Restate word for word the entries below, starting at the line with "[00:00:00.00]" and ending at the line with "Transcript: this is". Keep both end lines and omit the pictures.

» EXERCISE DATA:
_____
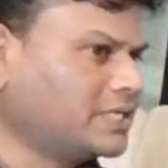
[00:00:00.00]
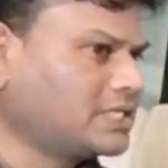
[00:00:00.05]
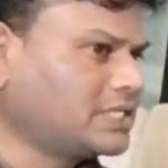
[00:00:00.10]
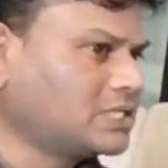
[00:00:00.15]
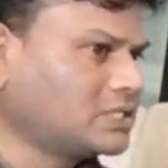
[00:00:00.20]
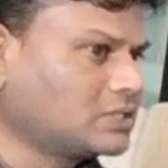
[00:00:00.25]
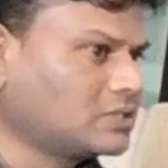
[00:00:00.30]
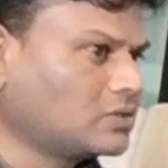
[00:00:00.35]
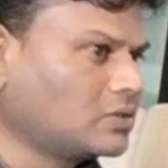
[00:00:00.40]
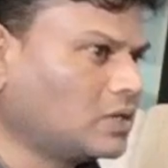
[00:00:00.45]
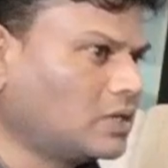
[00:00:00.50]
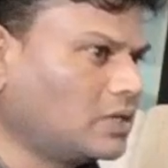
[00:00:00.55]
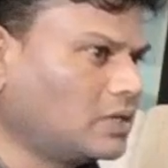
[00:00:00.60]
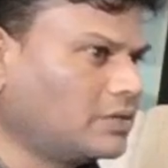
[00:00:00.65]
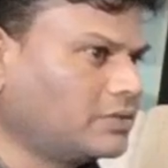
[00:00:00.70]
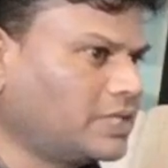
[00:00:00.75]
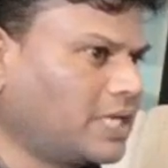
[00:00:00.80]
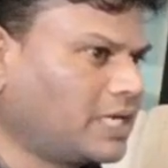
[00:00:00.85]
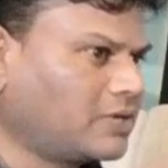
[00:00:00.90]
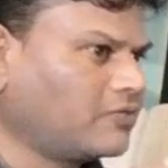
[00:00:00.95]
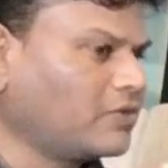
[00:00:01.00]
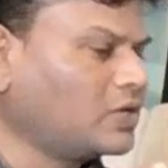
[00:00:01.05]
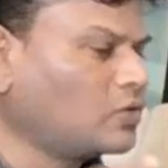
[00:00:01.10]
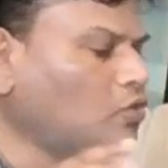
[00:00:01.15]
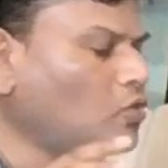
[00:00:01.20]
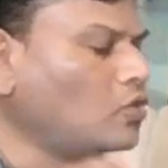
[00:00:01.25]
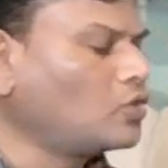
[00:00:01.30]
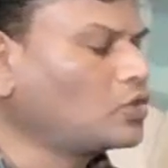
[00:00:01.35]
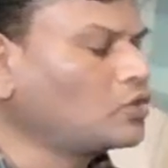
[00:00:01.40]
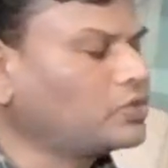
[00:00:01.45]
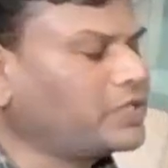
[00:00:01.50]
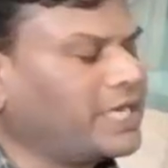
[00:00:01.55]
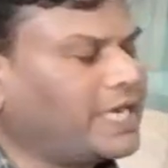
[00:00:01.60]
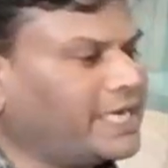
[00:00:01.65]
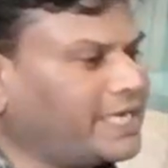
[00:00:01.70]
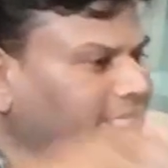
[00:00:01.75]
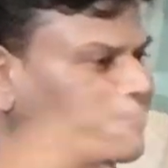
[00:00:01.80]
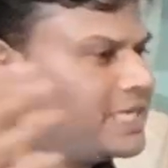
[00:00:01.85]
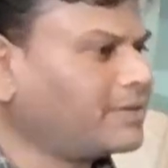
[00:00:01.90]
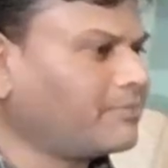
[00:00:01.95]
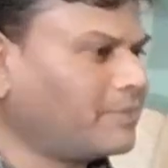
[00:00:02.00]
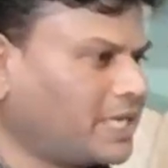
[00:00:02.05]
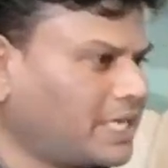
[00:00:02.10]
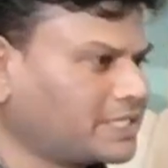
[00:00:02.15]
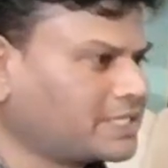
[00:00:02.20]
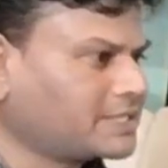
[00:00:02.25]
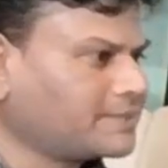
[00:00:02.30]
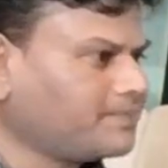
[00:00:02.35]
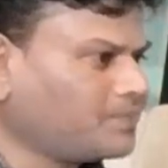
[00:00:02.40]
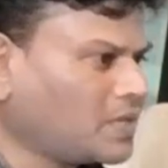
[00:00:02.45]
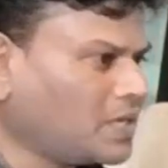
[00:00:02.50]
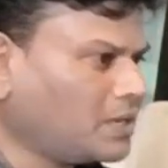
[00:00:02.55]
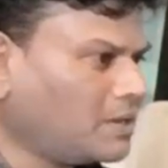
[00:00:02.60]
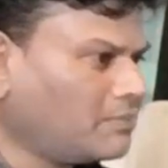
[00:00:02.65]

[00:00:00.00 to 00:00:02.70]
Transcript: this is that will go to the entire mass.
_____
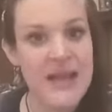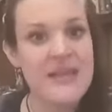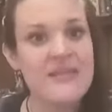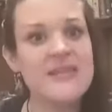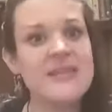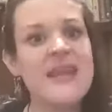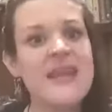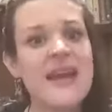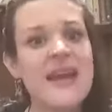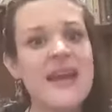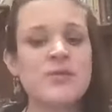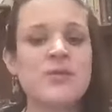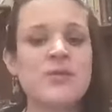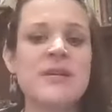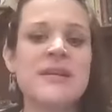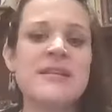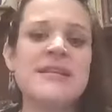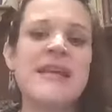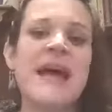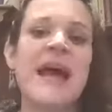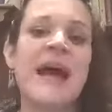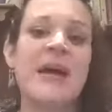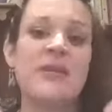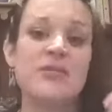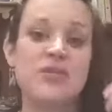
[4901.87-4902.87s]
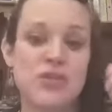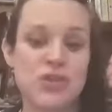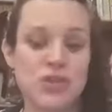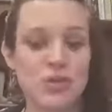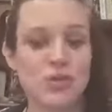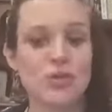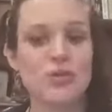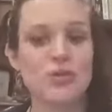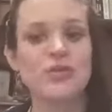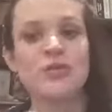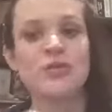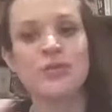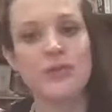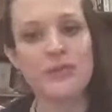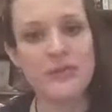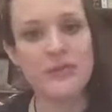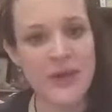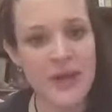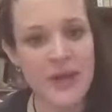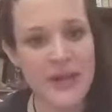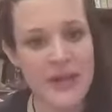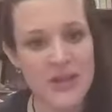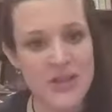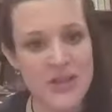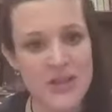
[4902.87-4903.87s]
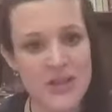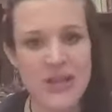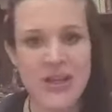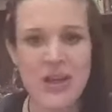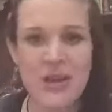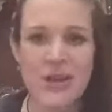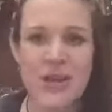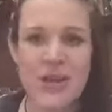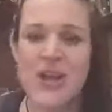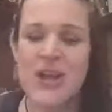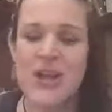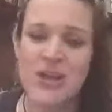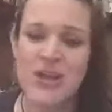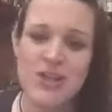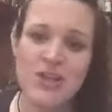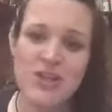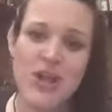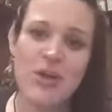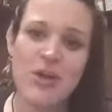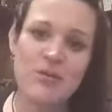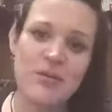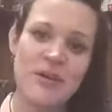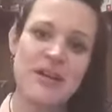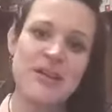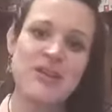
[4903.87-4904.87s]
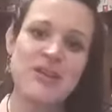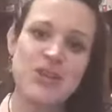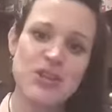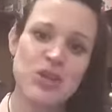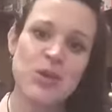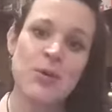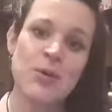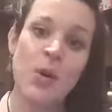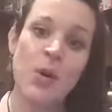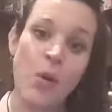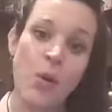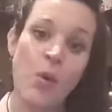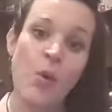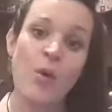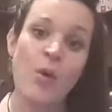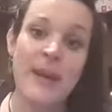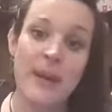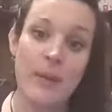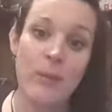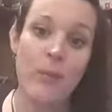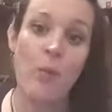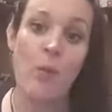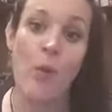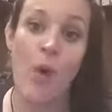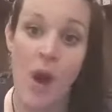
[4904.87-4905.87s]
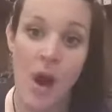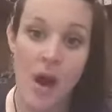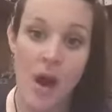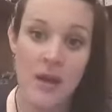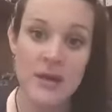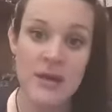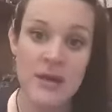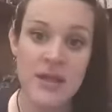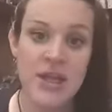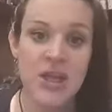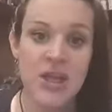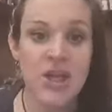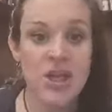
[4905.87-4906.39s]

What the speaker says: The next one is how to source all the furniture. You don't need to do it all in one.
_____
» EXERCISE SOLUTION:
[00:00:00.00]
[00:00:00.05]
[00:00:00.10]
[00:00:00.15]
[00:00:00.20]
[00:00:00.25]
[00:00:00.30]
[00:00:00.35]
[00:00:00.40]
[00:00:00.45]
[00:00:00.50]
[00:00:00.55]
[00:00:00.60]
[00:00:00.65]
[00:00:00.70]
[00:00:00.75]
[00:00:00.80]
[00:00:00.85]
[00:00:00.90]
[00:00:00.95]
[00:00:01.00]
[00:00:01.05]
[00:00:01.10]
[00:00:01.15]
[00:00:01.20]
[00:00:01.25]
[00:00:01.30]
[00:00:01.35]
[00:00:01.40]
[00:00:01.45]
[00:00:01.50]
[00:00:01.55]
[00:00:01.60]
[00:00:01.65]
[00:00:01.70]
[00:00:01.75]
[00:00:01.80]
[00:00:01.85]
[00:00:01.90]
[00:00:01.95]
[00:00:02.00]
[00:00:02.05]
[00:00:02.10]
[00:00:02.15]
[00:00:02.20]
[00:00:02.25]
[00:00:02.30]
[00:00:02.35]
[00:00:02.40]
[00:00:02.45]
[00:00:02.50]
[00:00:02.55]
[00:00:02.60]
[00:00:02.65]

[00:00:00.00 to 00:00:02.70]
Transcript: this is that will go to the entire mass.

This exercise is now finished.